(Collected data)
┏━━
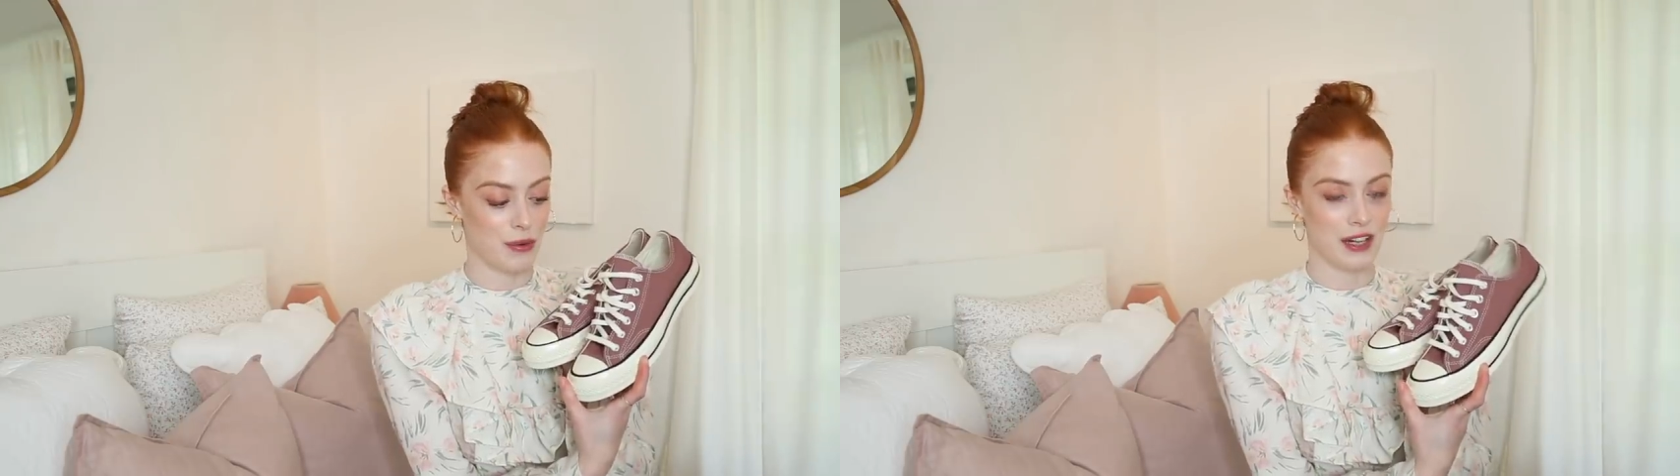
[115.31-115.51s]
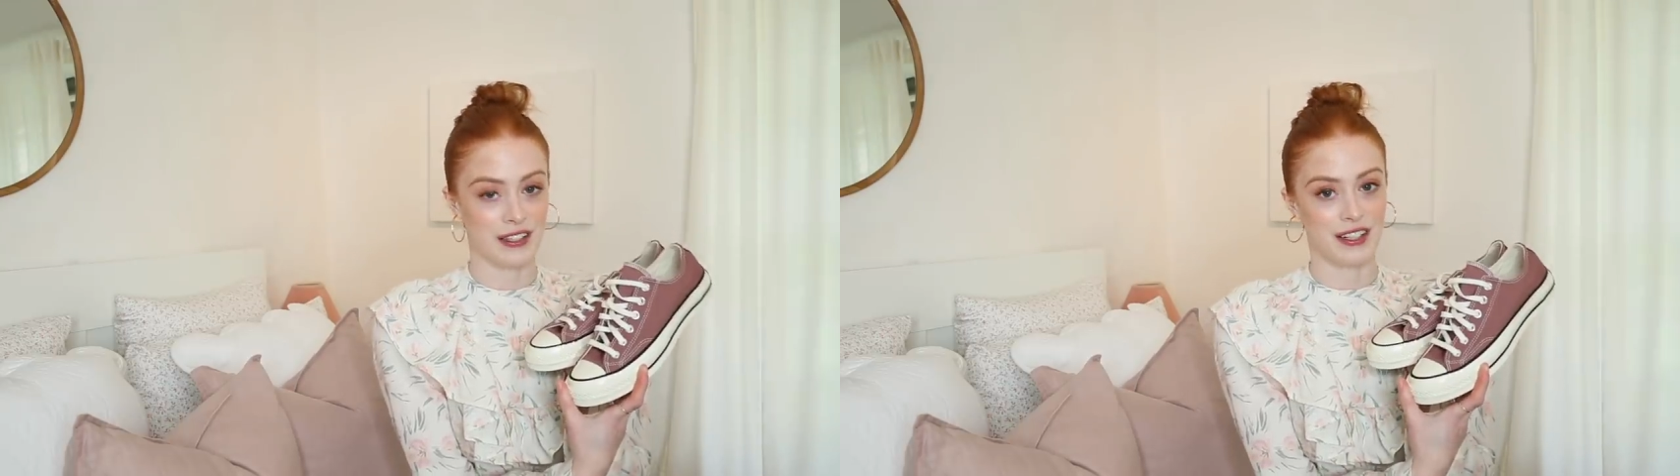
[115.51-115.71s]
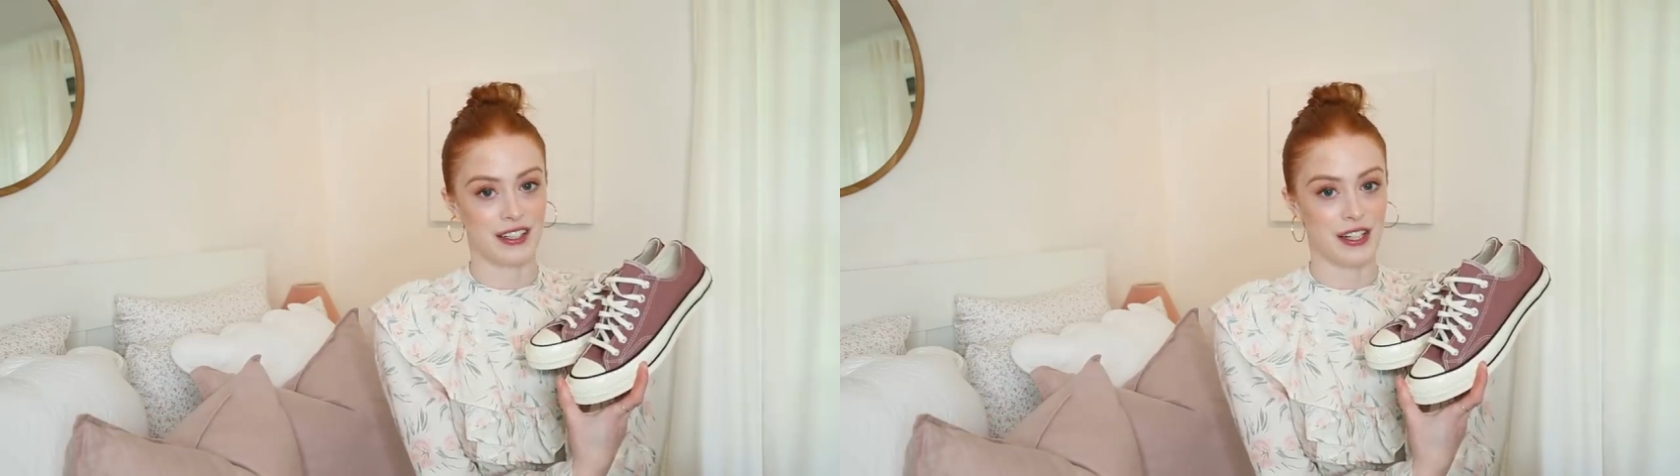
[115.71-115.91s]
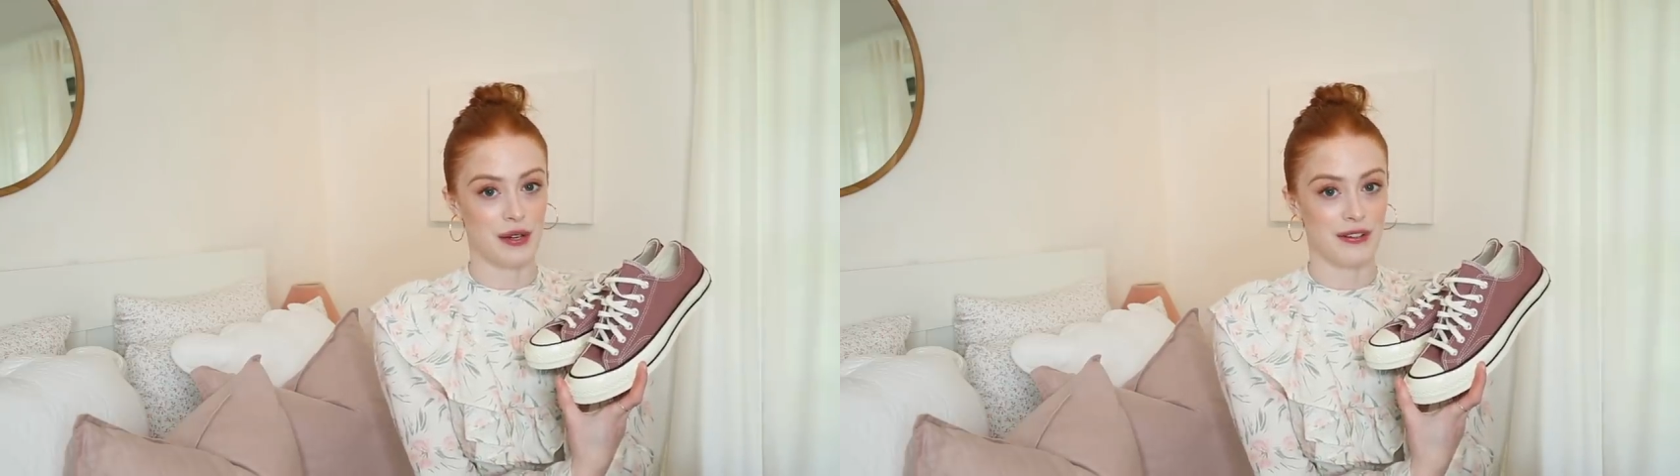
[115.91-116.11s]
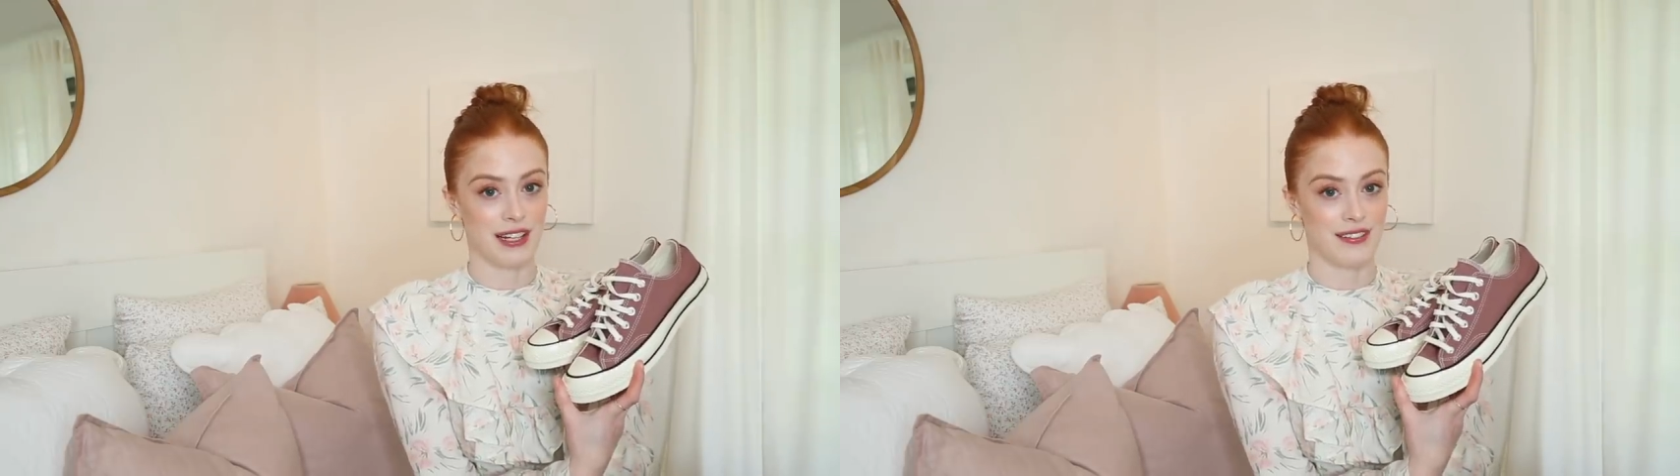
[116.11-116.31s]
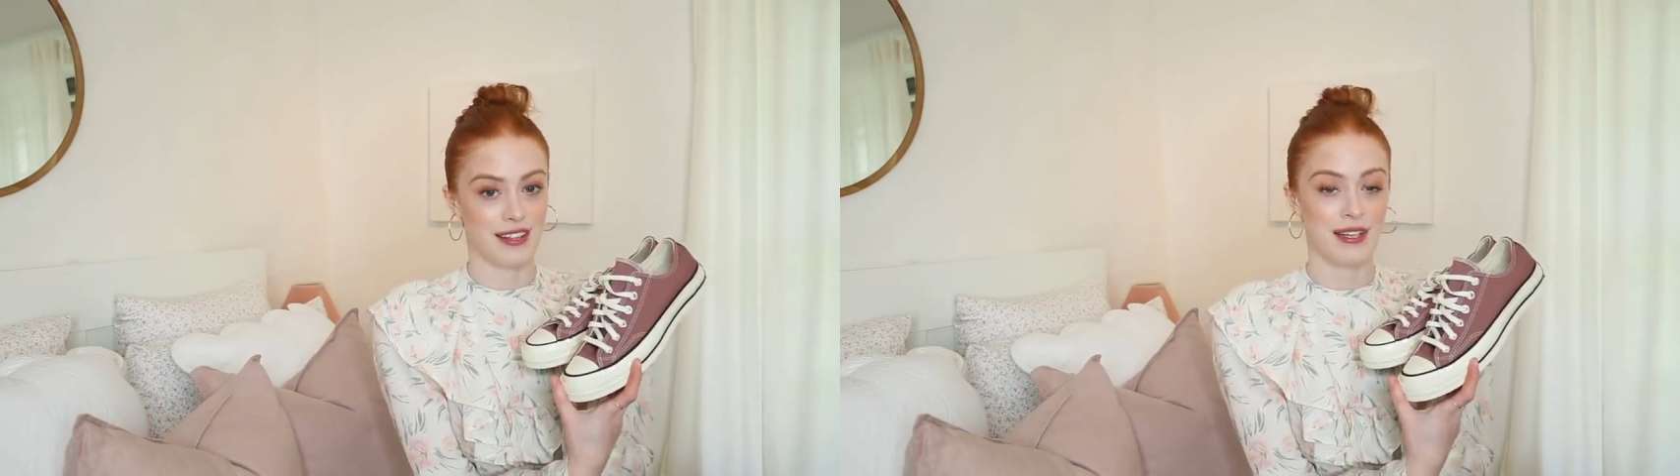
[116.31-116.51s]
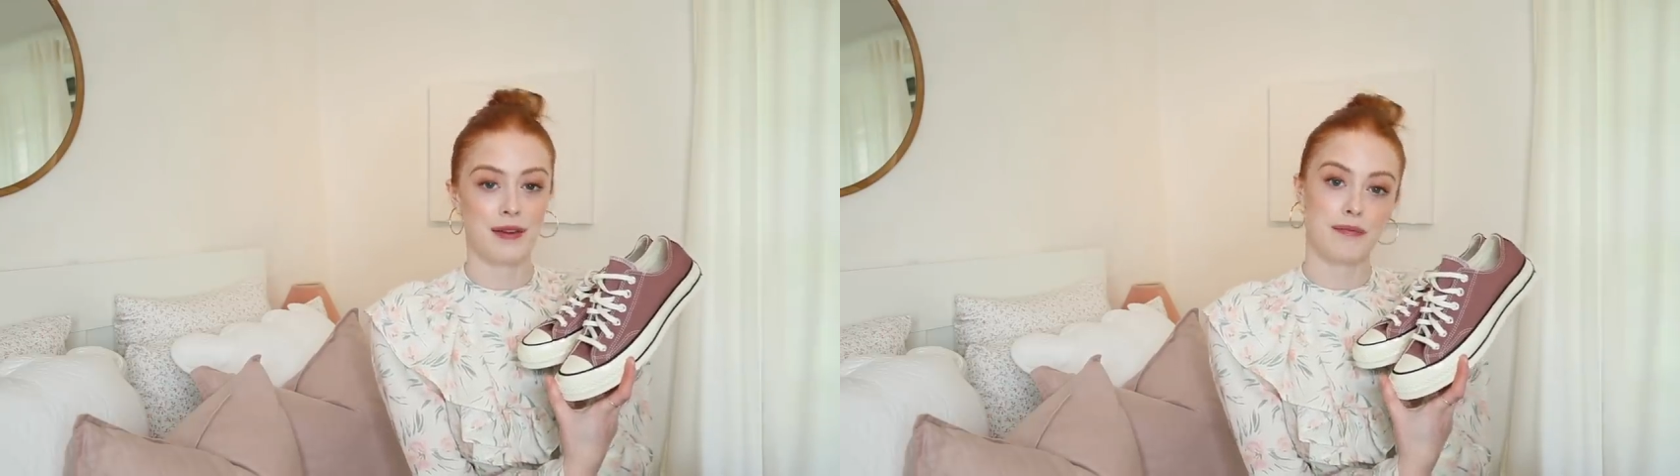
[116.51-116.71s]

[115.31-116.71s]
weren't gonna go with anything,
┗━━
▸ WORK REQUIRED: Output each record above word for word, leaving out images.

▸ ANSWER TO THE PROBLEM:
[115.31-115.51s]
[115.51-115.71s]
[115.71-115.91s]
[115.91-116.11s]
[116.11-116.31s]
[116.31-116.51s]
[116.51-116.71s]

[115.31-116.71s]
weren't gonna go with anything,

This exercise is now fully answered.